One Channel to Rule Them All: Rethinking Input Representation for Visual Place Recognition
For robotics and SLAM researchers, this work shows that grayscale input is sufficient for global VPR under real-world appearance variation, enabling simpler, more efficient systems.
The paper challenges the assumption that color is necessary for Visual Place Recognition (VPR), finding that grayscale matches or outperforms RGB across benchmarks, with a fully gray-trained MixVPR achieving 82.4% Recall@1 vs 81.2% for RGB, and lightweight grayscale variants with 60% fewer parameters outperforming heavier RGB models.

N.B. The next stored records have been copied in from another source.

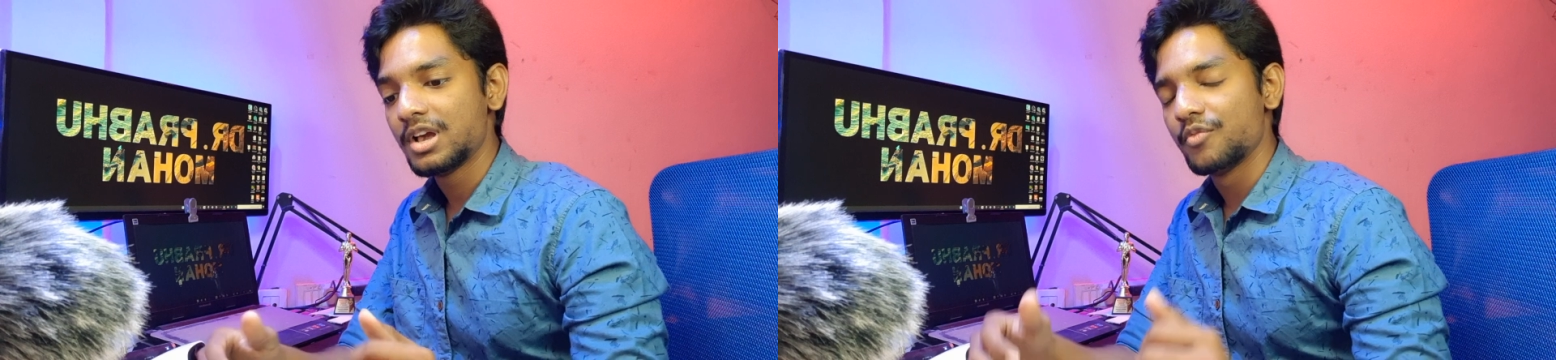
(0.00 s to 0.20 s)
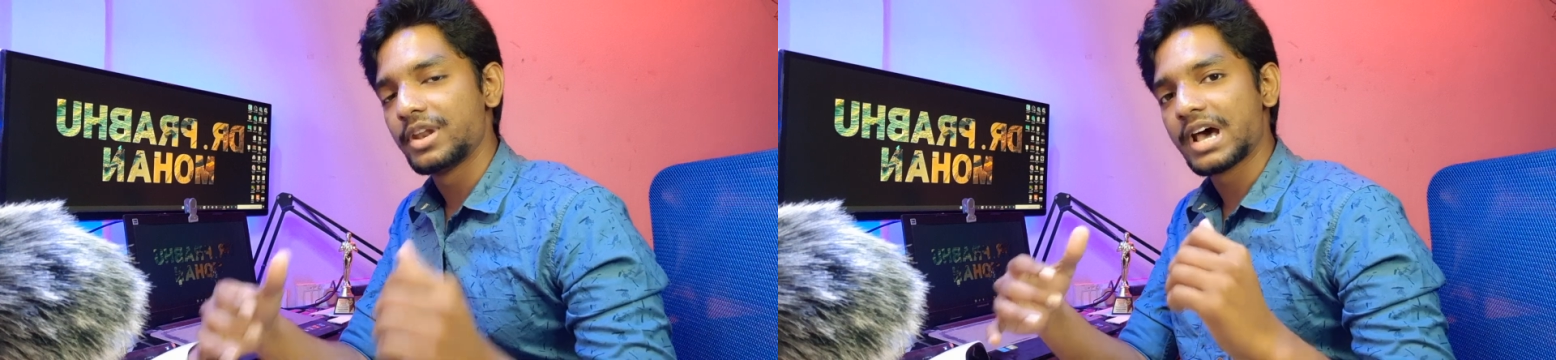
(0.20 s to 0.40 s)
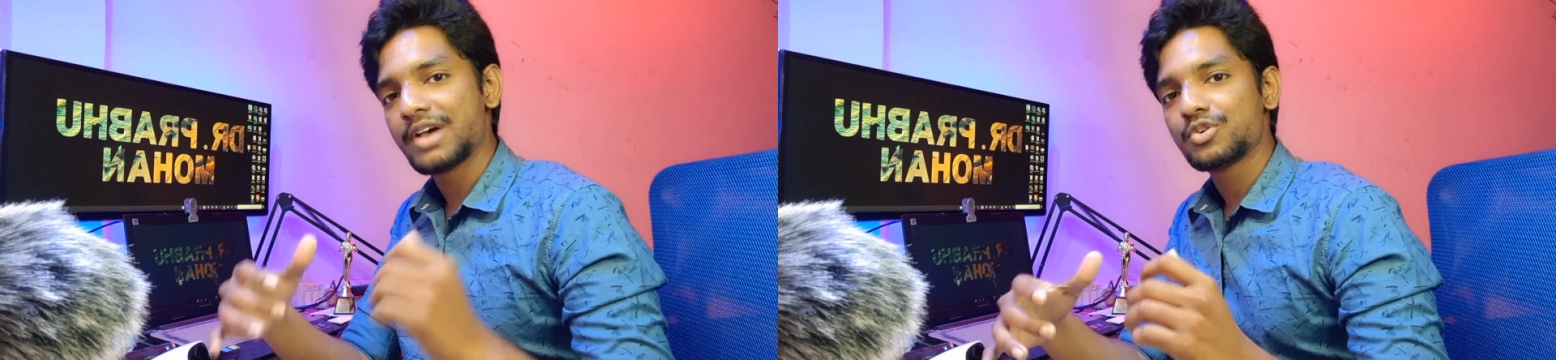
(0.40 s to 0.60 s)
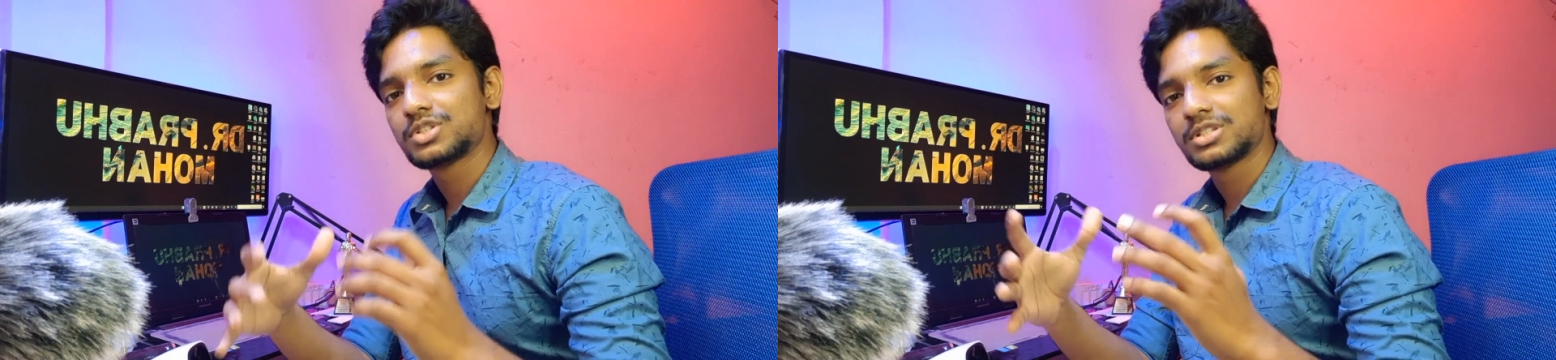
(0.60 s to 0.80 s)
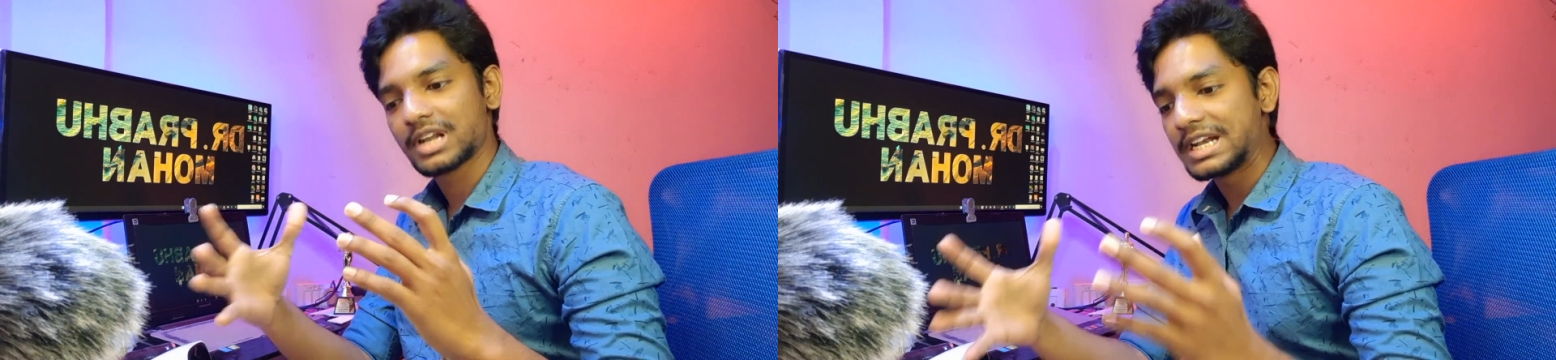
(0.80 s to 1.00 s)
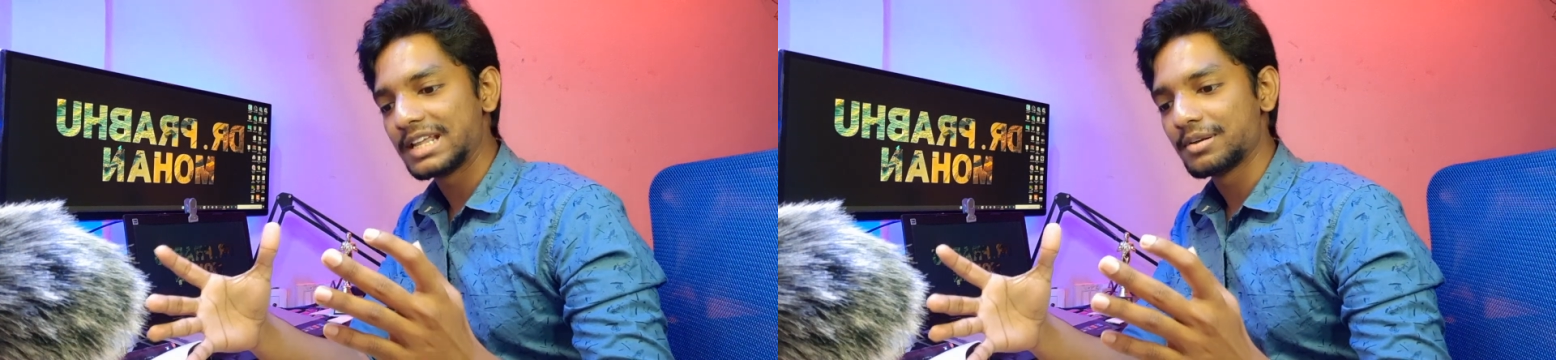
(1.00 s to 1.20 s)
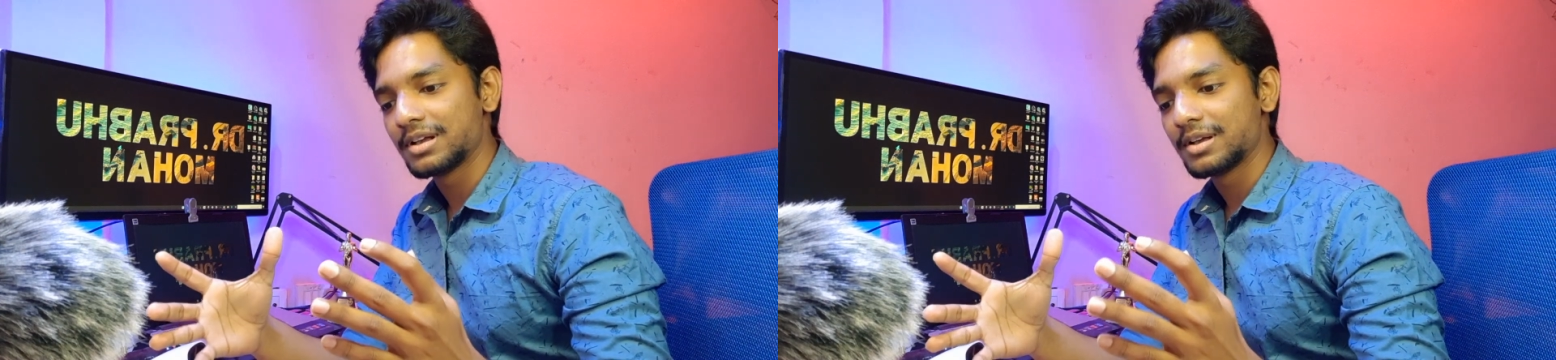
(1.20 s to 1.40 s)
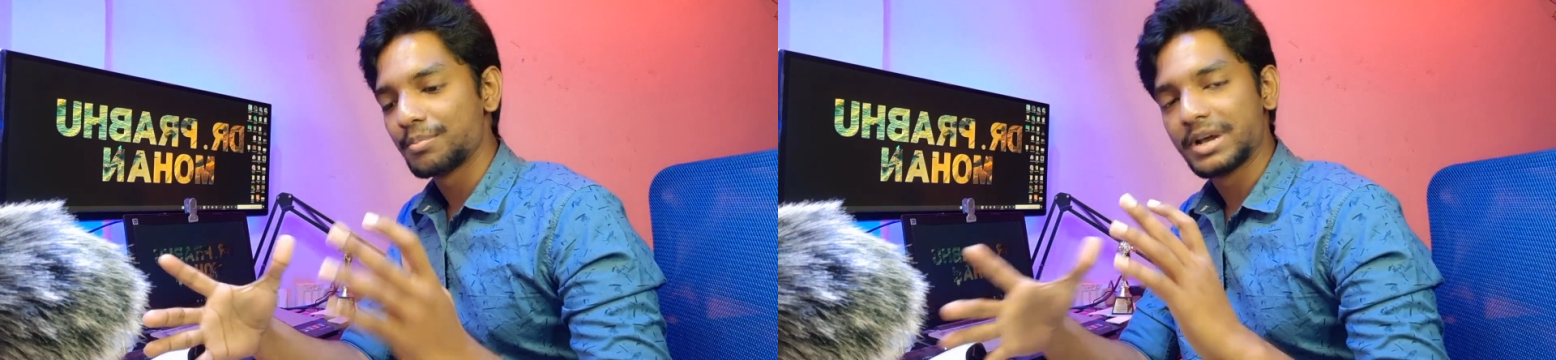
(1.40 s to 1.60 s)
When I was writing
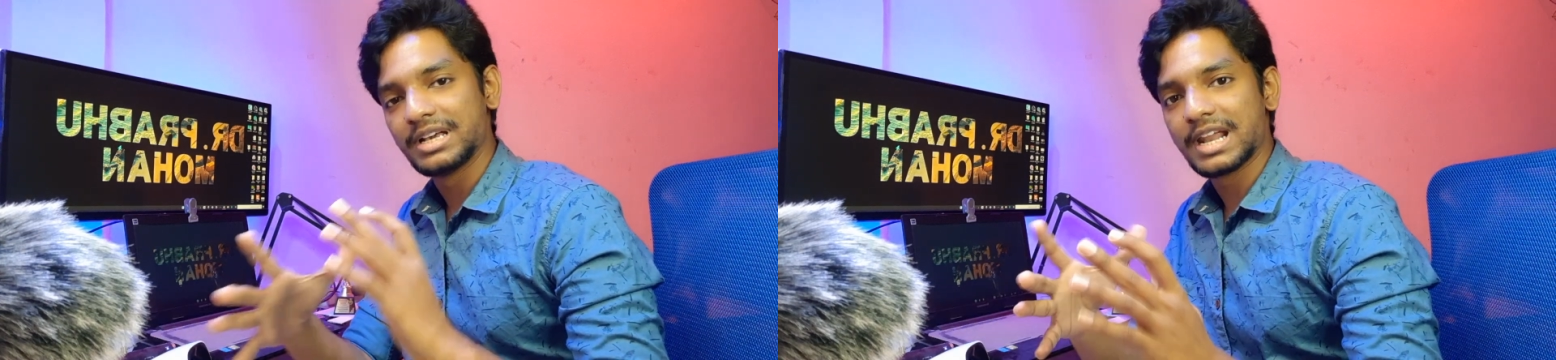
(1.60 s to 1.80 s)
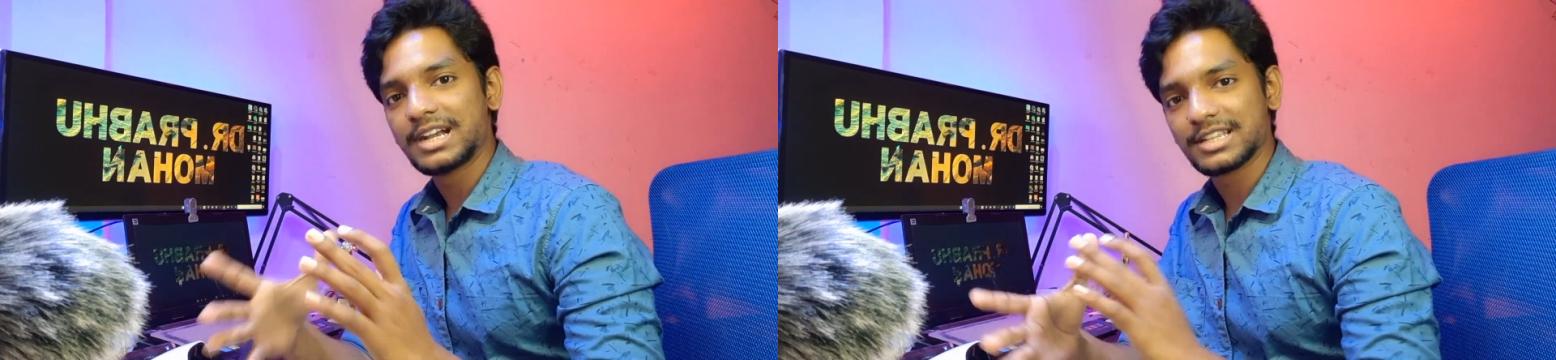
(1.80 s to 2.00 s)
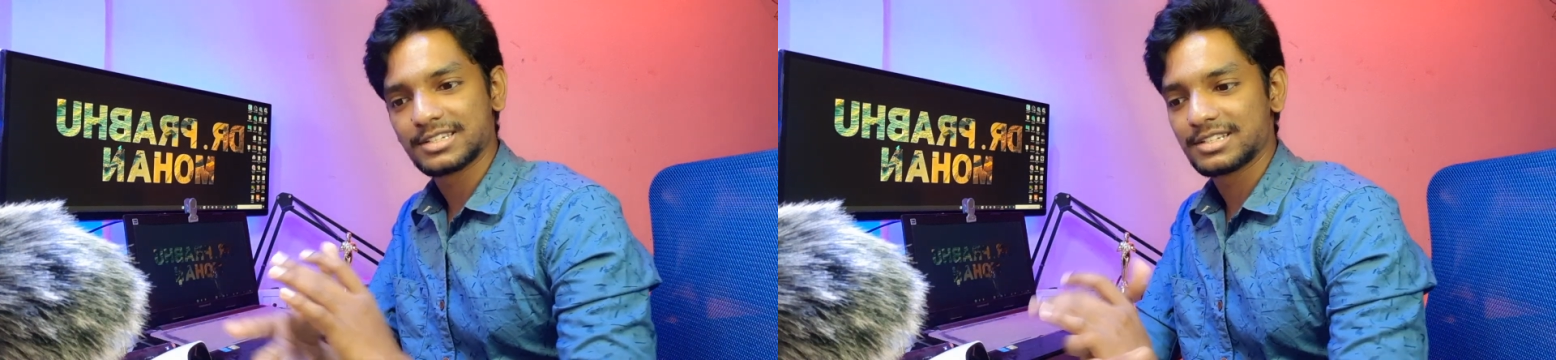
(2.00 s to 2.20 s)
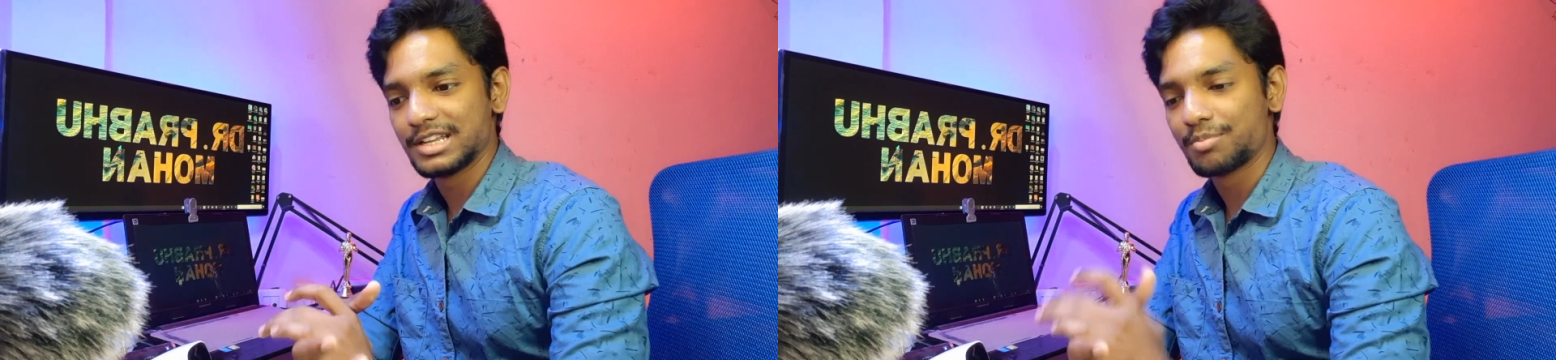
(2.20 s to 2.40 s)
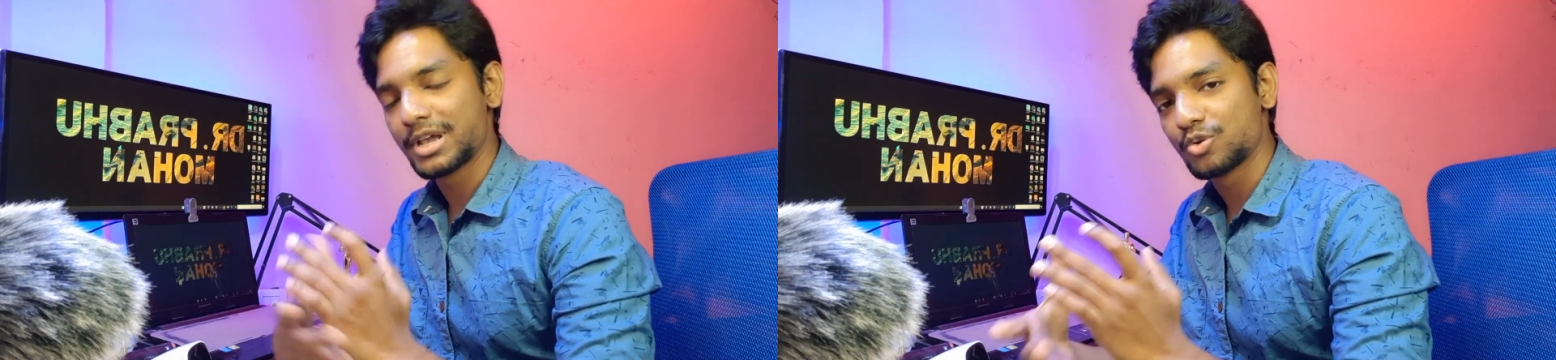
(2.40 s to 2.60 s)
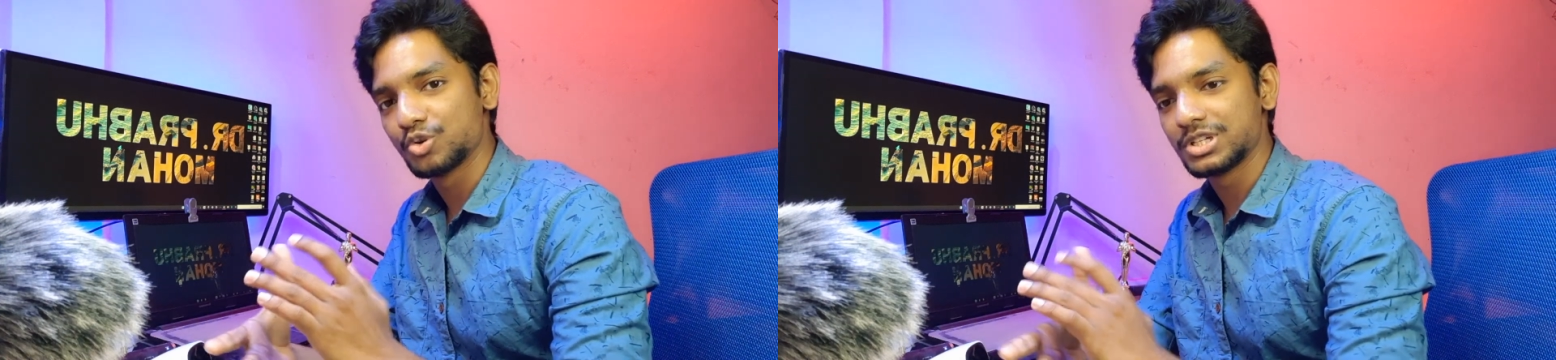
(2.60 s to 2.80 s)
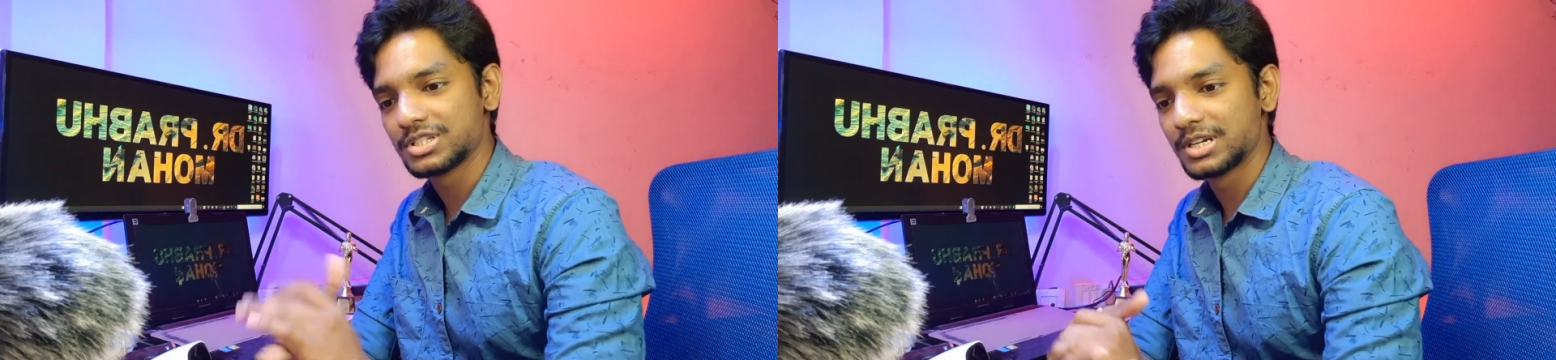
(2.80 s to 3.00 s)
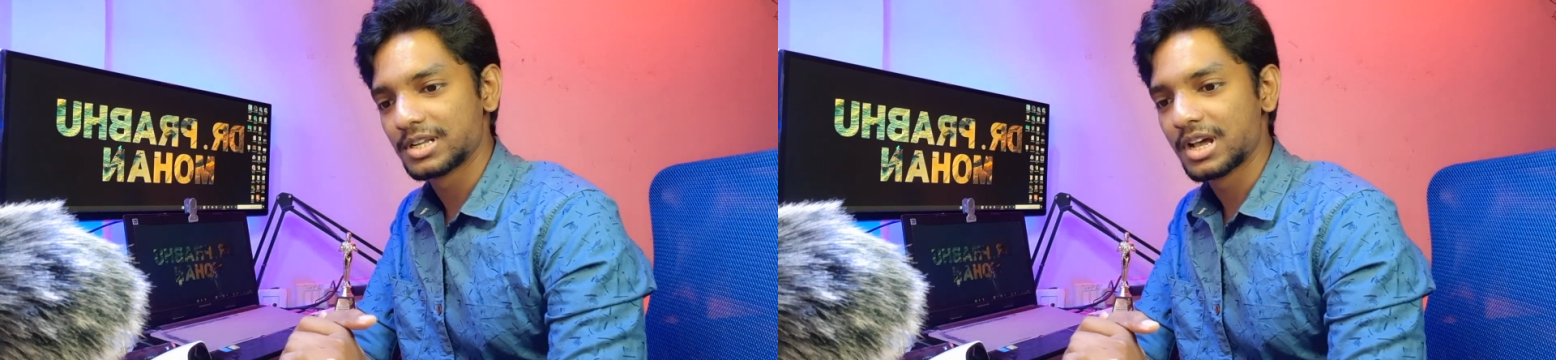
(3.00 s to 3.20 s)
my grand test in my coaching
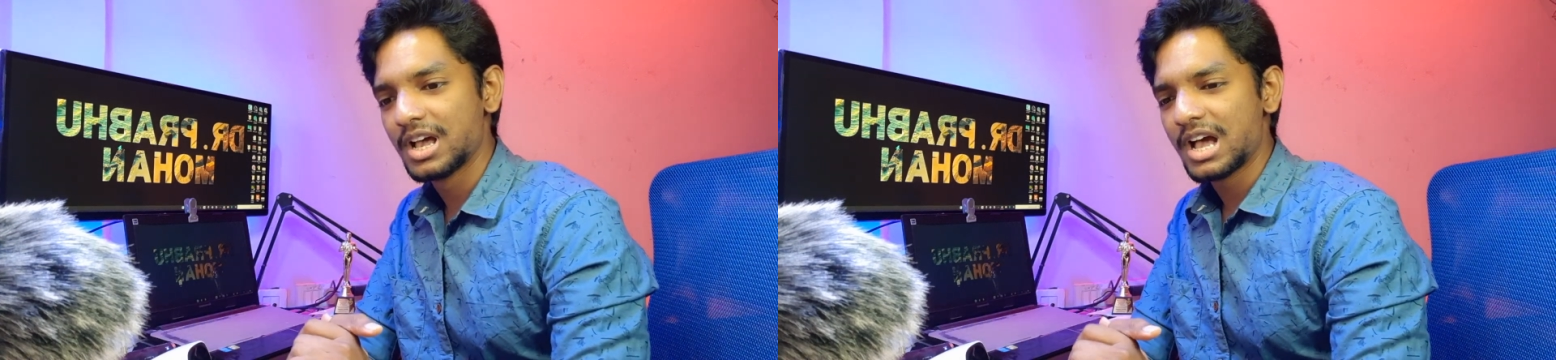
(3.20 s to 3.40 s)
center,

Visual Place Recognition (VPR) is fundamental to long-term robot localization and SLAM, yet current systems overwhelmingly rely on RGB input, implicitly assuming color is necessary for global place recognition. We challenge this assumption, investigating the role of chromatic information across training regimes, model architectures and standard benchmarks under real-world appearance variation. We find that grayscale matches RGB performance generally and outperforms it under severe appearance shifts where color invariance is insufficiently learned, while color provides meaningful gains only where persistent and discriminative chromatic cues are present. Across selected benchmarks, a fully gray-trained MixVPR model achieves an average 82.4% Recall@1 compared to 81.2% for its RGB counterpart. In some cases, lightweight grayscale variants with 60% fewer parameters can outperform heavier RGB models. Grayscale further offers practical advantages in storage, bandwidth and alignment with resource-constrained systems. We conclude that for global VPR where scenes vary across illumination, weather, season and setting, color contributes minimally, and grayscale alone is sufficient for reliable place recognition.